(Given data Opens)
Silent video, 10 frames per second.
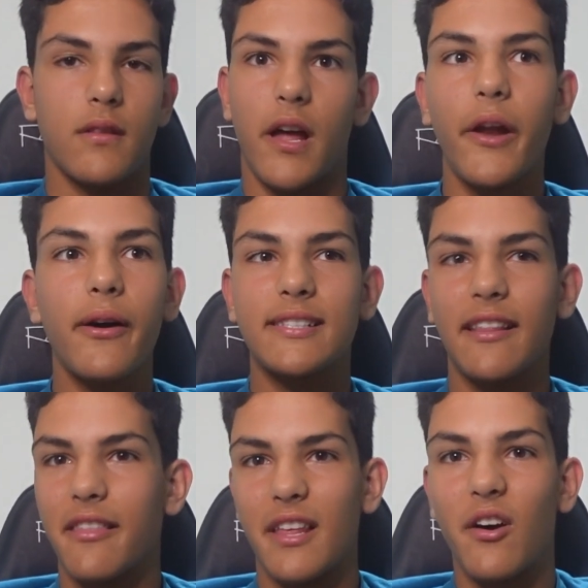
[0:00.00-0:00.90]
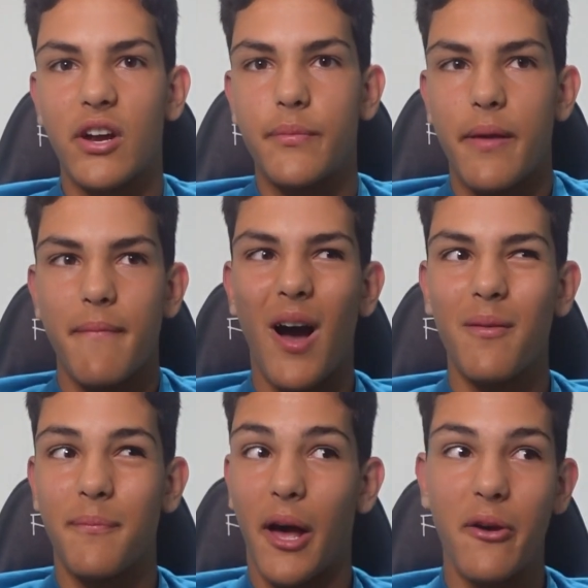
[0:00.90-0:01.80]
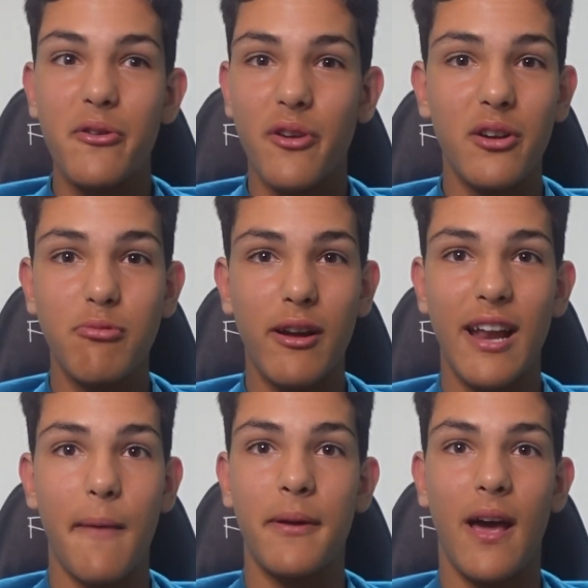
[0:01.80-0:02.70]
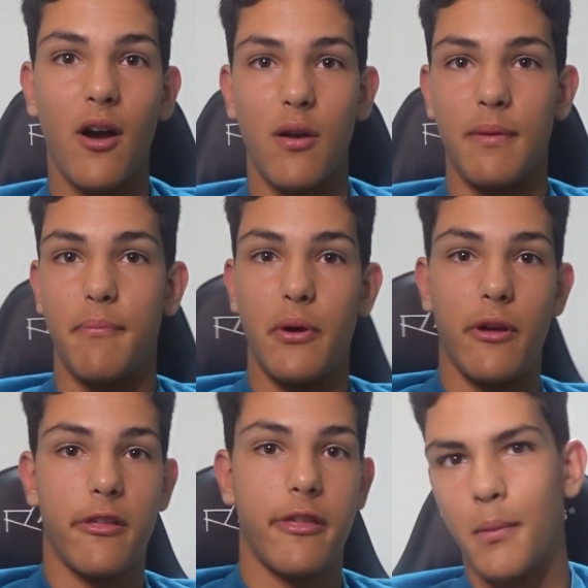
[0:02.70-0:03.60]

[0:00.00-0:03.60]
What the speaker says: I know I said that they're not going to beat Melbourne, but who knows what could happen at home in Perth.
(Given data Closes)
(Given data Opens)
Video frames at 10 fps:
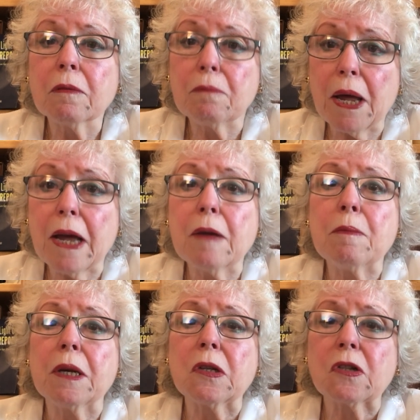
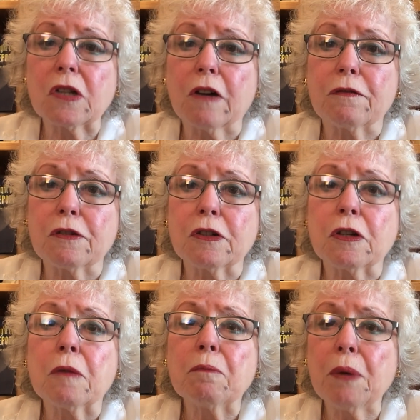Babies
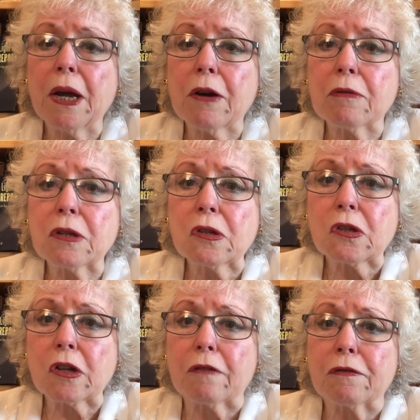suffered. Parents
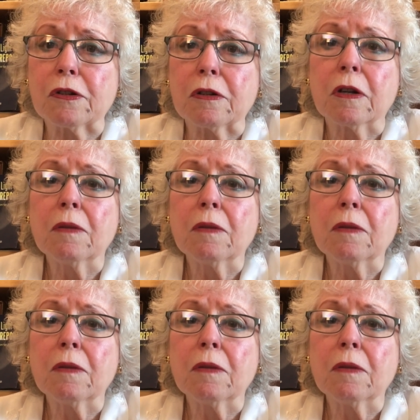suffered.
(Given data Closes)
■ Task prompt
Precisely those lines above that run from the line with "Silent video, 10 frames per second." up to and including the line with "What the speaker" are to be set down, with the pictures omitted.

■ Answer box
Silent video, 10 frames per second.
[0:00.00-0:00.90]
[0:00.90-0:01.80]
[0:01.80-0:02.70]
[0:02.70-0:03.60]

[0:00.00-0:03.60]
What the speaker says: I know I said that they're not going to beat Melbourne, but who knows what could happen at home in Perth.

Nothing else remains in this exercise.